Cependant à l’heure où j’écris ces lignes je me
demande si le professeur Sisteron qui décèdera prématurément n’avait pas voulu
accéder à ma demande de poursuivre le projet parce qu’il avait appris qu’il
était gravement malade et que ses jours étaient comptés.
Quand je suis arrivé sur l’Ile
Saint Martin, un laboratoire d’analyses médicales venait juste de s’installer
et l’unique cabinet de radiologie ne fonctionnait seulement que depuis quelques
années. Le meilleur médecin en exercice était le plus âgé. Cet autochtone avait
appris à effectuer un examen clinique sans le secours de l’imagerie médicale et
des analyses biologiques comme ses jeunes confrères venus de Métropole, pour
certains, faire fortune. Un d’entre eux avait paraît-il découvert un remède
miracle contre le sida et m’avait demandé un rendez-vous à mon hôtel pour m’en
parler en espérant que je l’aide à le développer.

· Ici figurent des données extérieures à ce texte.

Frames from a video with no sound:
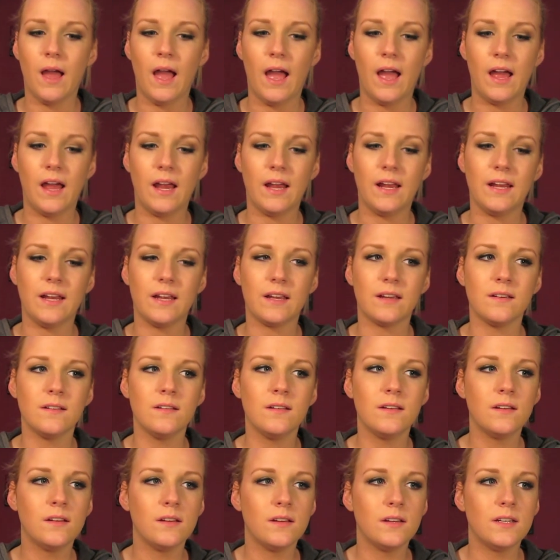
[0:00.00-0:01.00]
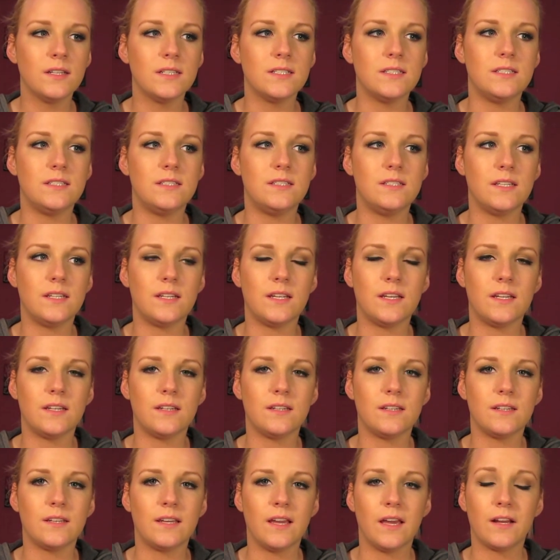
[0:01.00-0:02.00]
I
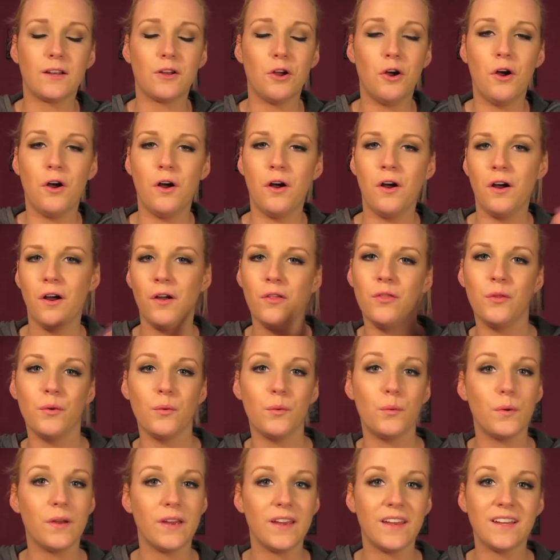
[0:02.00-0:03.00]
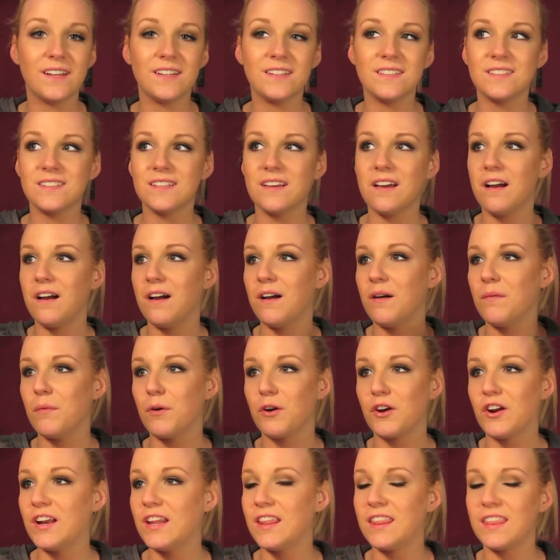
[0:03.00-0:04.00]
didn't get caught in the wind
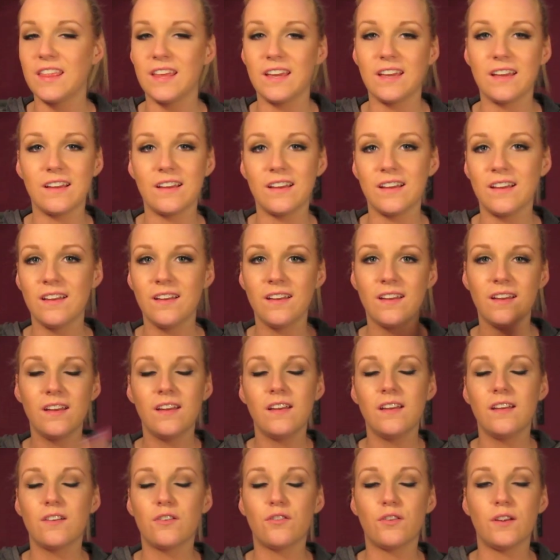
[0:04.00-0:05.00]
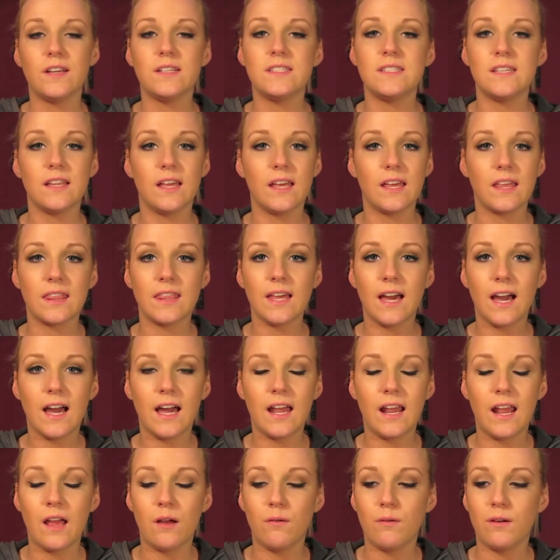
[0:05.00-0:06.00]
or anything crazy like
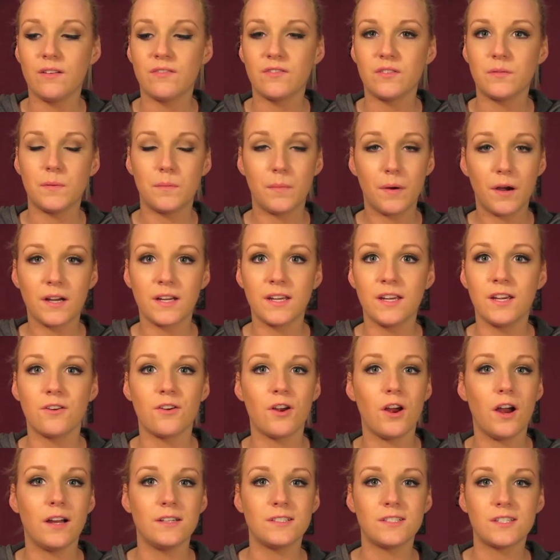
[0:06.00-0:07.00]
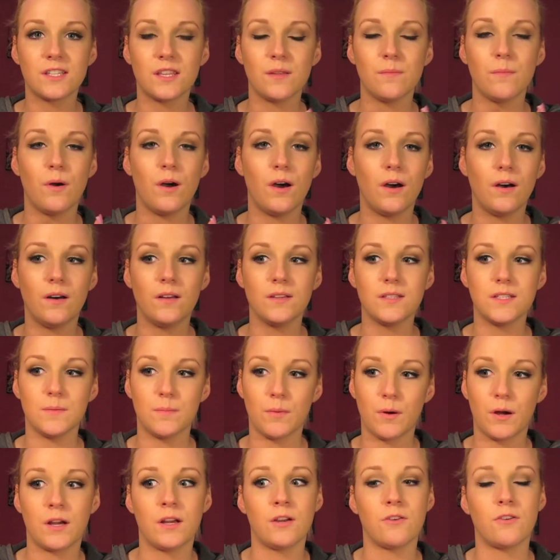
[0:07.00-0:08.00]
that. I went from a parking garage to the mall, to the
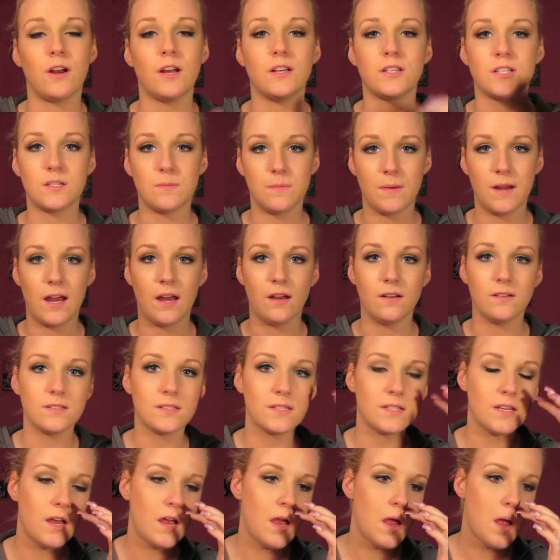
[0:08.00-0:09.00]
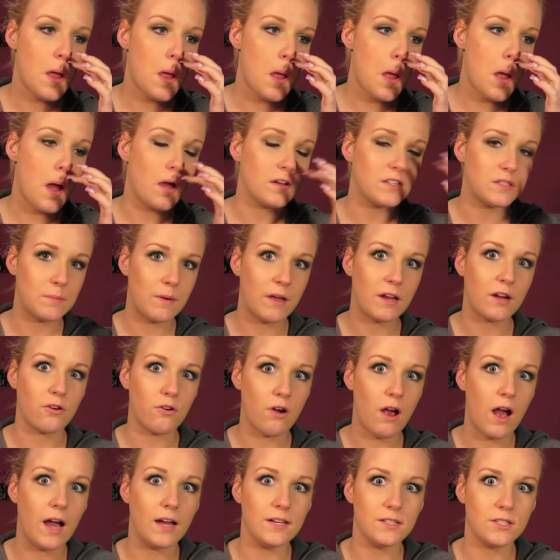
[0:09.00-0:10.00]
parking garage to my house, to my
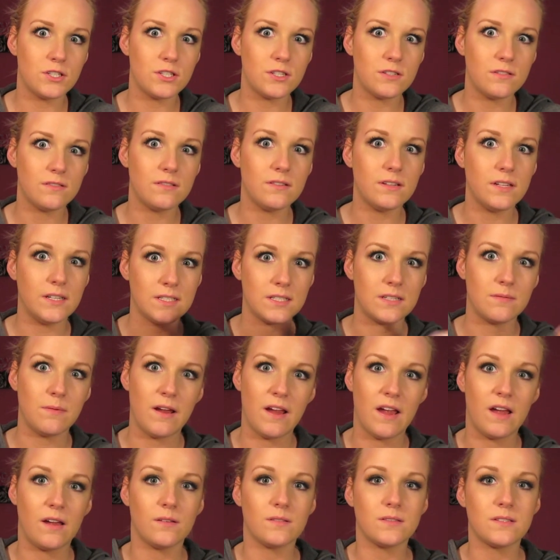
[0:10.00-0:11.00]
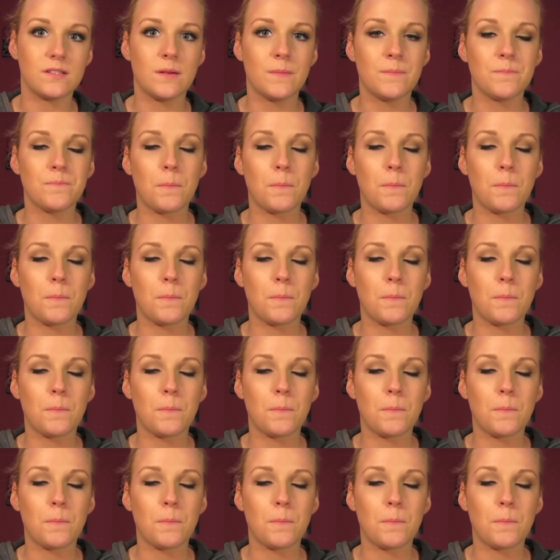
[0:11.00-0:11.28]
garage, into my house.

Le dimanche, mon épouse et moi
avons fait un peu de tourisme en louant une voiture japonaise à boîte
automatique, c’était la première fois que j’en conduisais une. Nous avons bien
entendu fait le tour de l’île et nous nous sommes arrêtés à l’anse Marcel dont
j’ai parlé et profité de sa plage de sable fin telle qu’on la voit dans les
décors idylliques des prospectus publicitaires. Puis nous avons quitté le Marigot,
pour nous rendre dans la partie hollandaise de l’île. Nous avons visité le
Casino où dans la salle des bandits manchots jouaient des femmes dont l’une
avait son sac à provision où elle avait
mis ses jetons, posé à côté de l’ appareil, puis nous avons assisté à la messe où nous l’avons retrouvée toujours
avec son sac à provisions. A un moment de la cérémonie, les chœurs se sont
élevés dans l’église et tous les participants, en grande majorité noirs, se
sont donné la main et nos voisins ont pris naturellement la nôtre. Moment
émouvant qui reste un très beau souvenir de mon voyage aux Caraïbes.